A somewhat cynical Jan Aage Fjortoft :
"Juninho will only need to learn three words of English : Pound, Thank You and Bye Bye."

The New York Post :
"John Harkes going to Sheffield, Wednesday."

David Coleman :
"Don't tell those coming in the result of that fantastic match, but let's have another look at Italy's winning goal."

A very perceptive Kevin Keegan :
"I don't think there is anyone bigger or smaller than Maradona."

Pat Rice, Arsenal assistant manager, confirming what the rest of the footballing world thinks about his team, speaking on Radio 5 Live :
"It seems our defence have been around for donkey's years."

Kevin Keegan's view of Faustino Asprilla's first game for Newcastle :
"By the end he was knackered-o. I think that's the Spanish for it."

Alan Brazil, on Radio 5 Live :
"The tackles are coming in thick and thin."

Ron Atkinson lauds Gordon Strachan, 39 :
"There's nobody fitter at his age, except maybe Raquel Welch."

Alex Ferguson, Manchester United manager :
"You know Dennis Wise. He could start a fight in an empty house."

John Motson, BBC1 Commentator, During Euro '96 :
"I was about to say, before something far more interesting interrupted ..."

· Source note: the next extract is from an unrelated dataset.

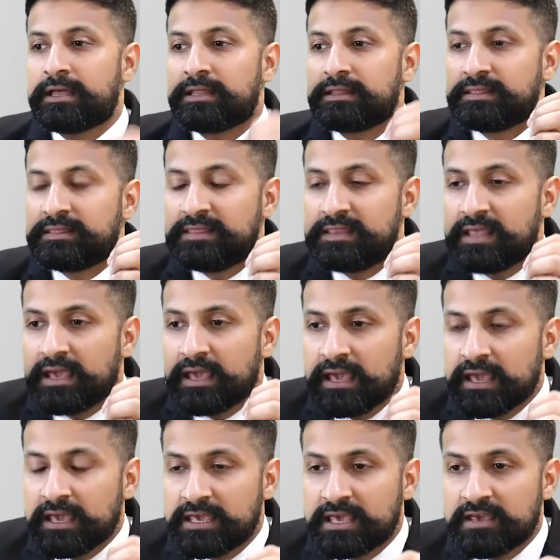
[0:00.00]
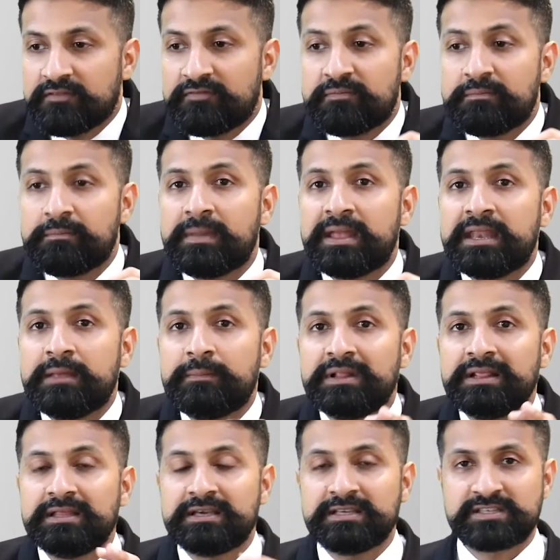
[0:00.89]
They give
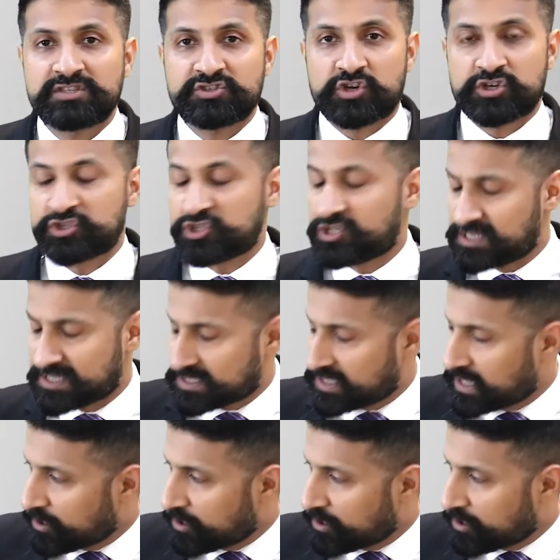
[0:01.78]
minimal instructions.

Wendy Toms, the first female referee to officiate in a professional game in England :
"If the players want to make it hard for me, I am happy to make it twice as hard for them."

Javier Clemente, Spanish Coach, on Scotland's 1996 Under-21 side :
This is an unusual Scotland side because they have good players."

Ian Wright, Arsenal striker, on Tony Adams' confession to alcoholism :
"It took a lot of bottle for Tony to own up."

Dave Jones (after So'ton's 4-1 defeat of Barnsley)
(Talking about Carlton Palmer)
"We reckon Carlton covers every blade of grass - but then you have to if your first touch is that crap."